- **PROBLEM STATEMENT**:
Given these entries, repeat exactly the lines starting with the one that has "[0:17.00-0:18.00]" and going on through the one that has "[0:29.00-0:29.80]", both included, but none of the pictures.

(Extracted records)

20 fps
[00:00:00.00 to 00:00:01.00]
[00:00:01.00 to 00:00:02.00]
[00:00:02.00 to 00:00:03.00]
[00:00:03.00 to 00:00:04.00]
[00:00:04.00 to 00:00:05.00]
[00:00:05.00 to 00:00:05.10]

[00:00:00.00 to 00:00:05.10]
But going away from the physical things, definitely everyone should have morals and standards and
* * *
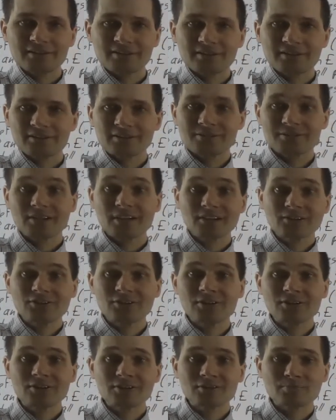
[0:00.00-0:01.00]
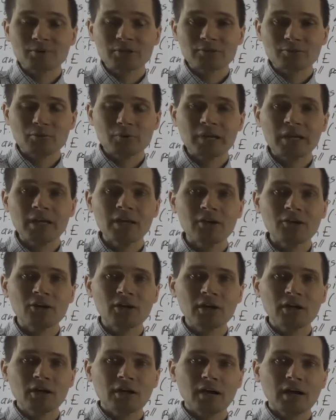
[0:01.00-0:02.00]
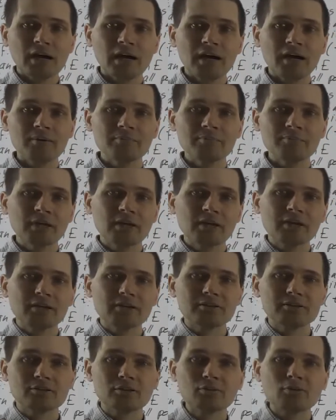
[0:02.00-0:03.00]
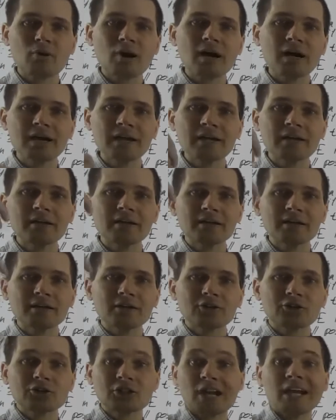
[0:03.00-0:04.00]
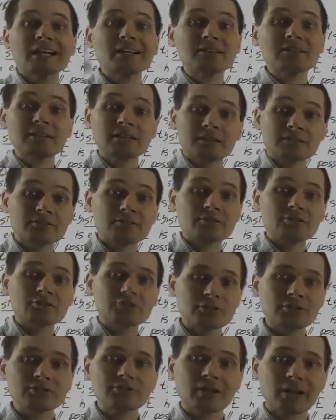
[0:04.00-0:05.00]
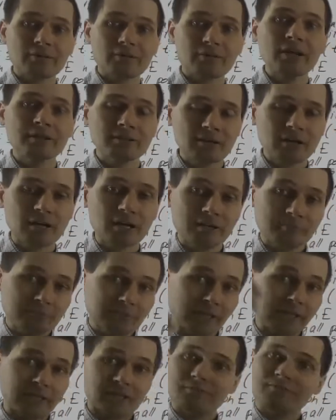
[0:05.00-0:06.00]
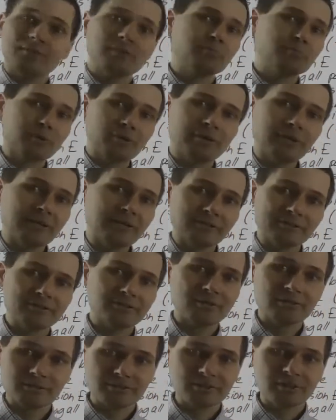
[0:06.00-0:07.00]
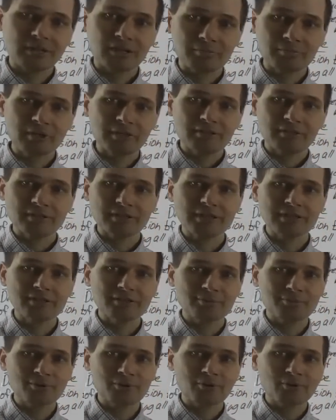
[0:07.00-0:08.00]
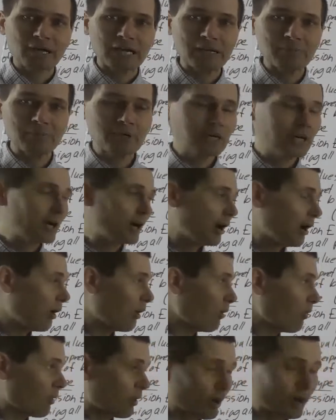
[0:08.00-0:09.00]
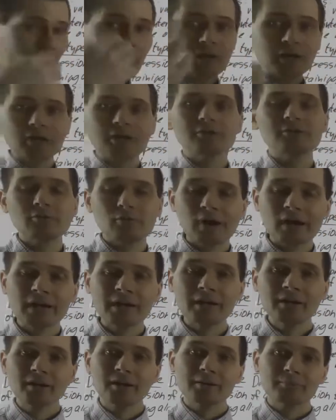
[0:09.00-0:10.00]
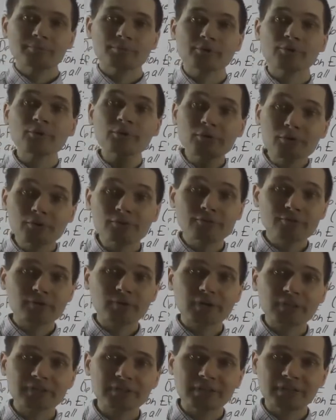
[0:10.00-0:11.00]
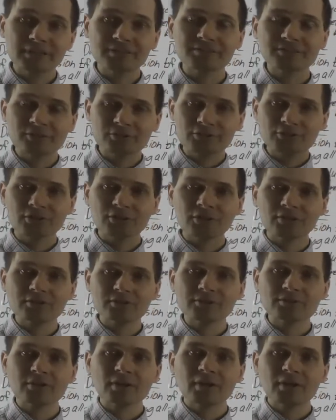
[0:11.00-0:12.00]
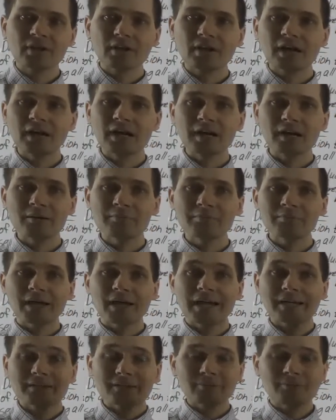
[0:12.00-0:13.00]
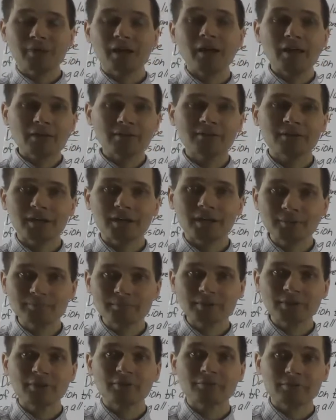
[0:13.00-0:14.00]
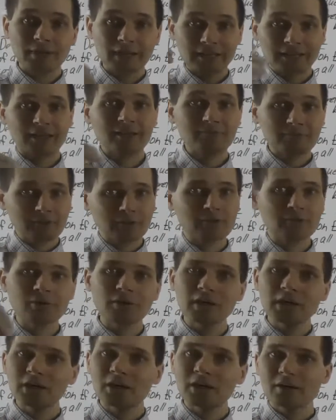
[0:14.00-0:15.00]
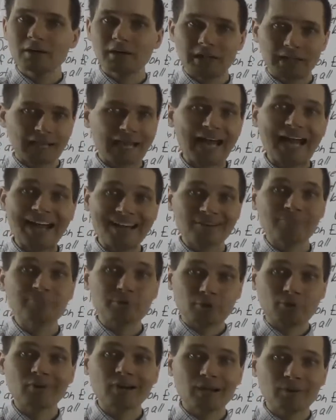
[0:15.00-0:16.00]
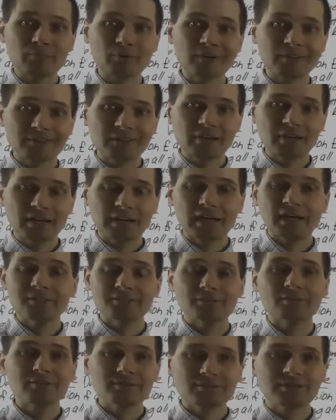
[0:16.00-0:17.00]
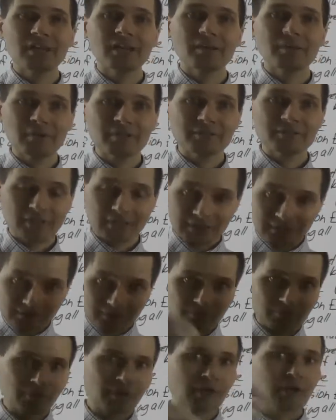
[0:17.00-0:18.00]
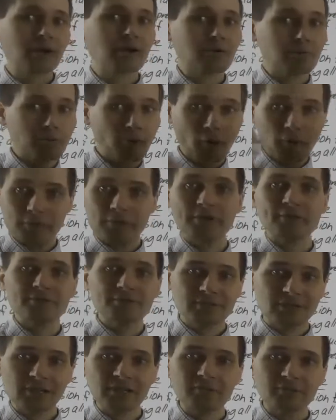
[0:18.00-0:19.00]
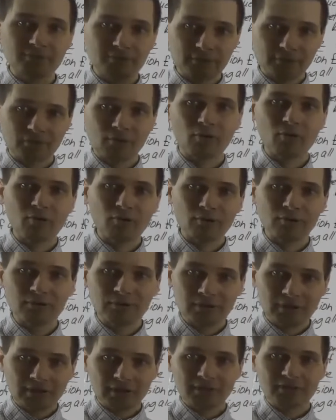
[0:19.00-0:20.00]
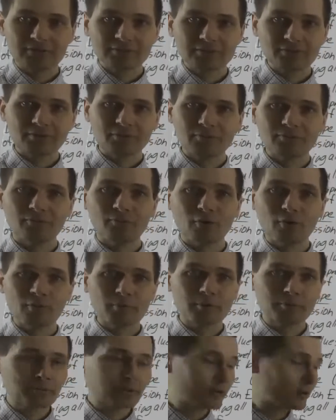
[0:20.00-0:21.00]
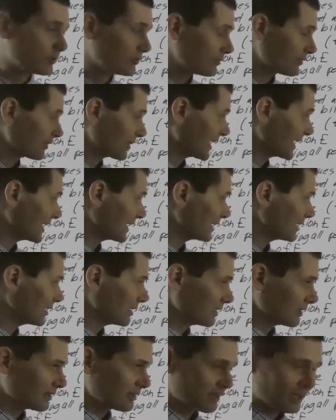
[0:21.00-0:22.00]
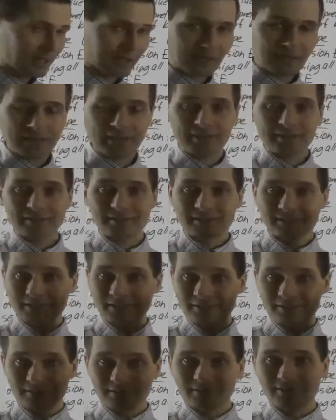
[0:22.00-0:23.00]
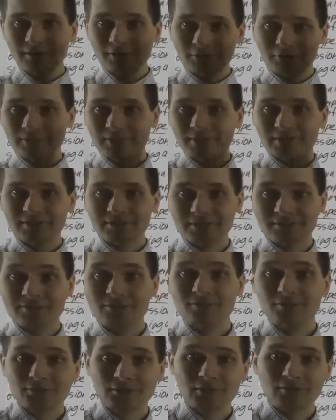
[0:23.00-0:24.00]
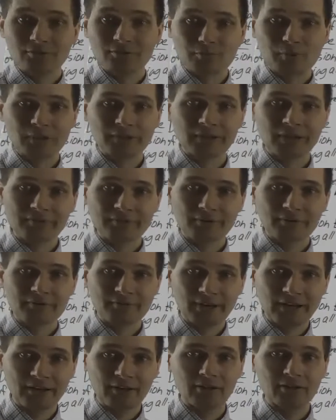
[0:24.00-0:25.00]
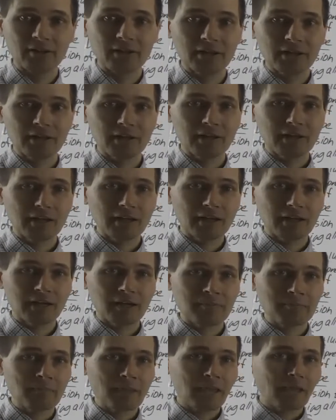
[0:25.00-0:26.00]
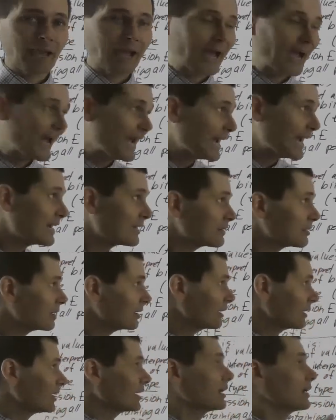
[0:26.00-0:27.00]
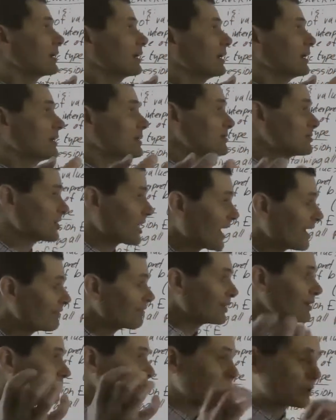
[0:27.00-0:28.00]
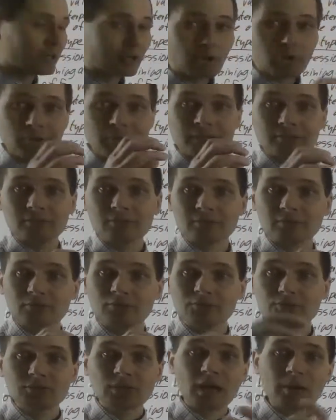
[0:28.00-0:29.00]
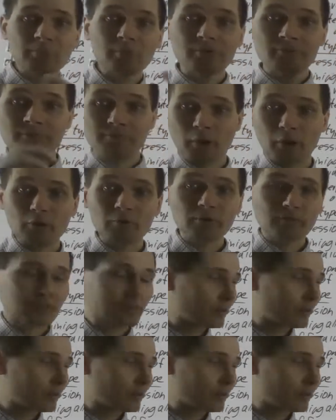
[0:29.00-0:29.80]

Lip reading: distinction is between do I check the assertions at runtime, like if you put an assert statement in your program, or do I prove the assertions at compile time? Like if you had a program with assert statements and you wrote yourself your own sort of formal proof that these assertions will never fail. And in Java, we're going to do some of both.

- **TASK ANSWER**:
[0:17.00-0:18.00]
[0:18.00-0:19.00]
[0:19.00-0:20.00]
[0:20.00-0:21.00]
[0:21.00-0:22.00]
[0:22.00-0:23.00]
[0:23.00-0:24.00]
[0:24.00-0:25.00]
[0:25.00-0:26.00]
[0:26.00-0:27.00]
[0:27.00-0:28.00]
[0:28.00-0:29.00]
[0:29.00-0:29.80]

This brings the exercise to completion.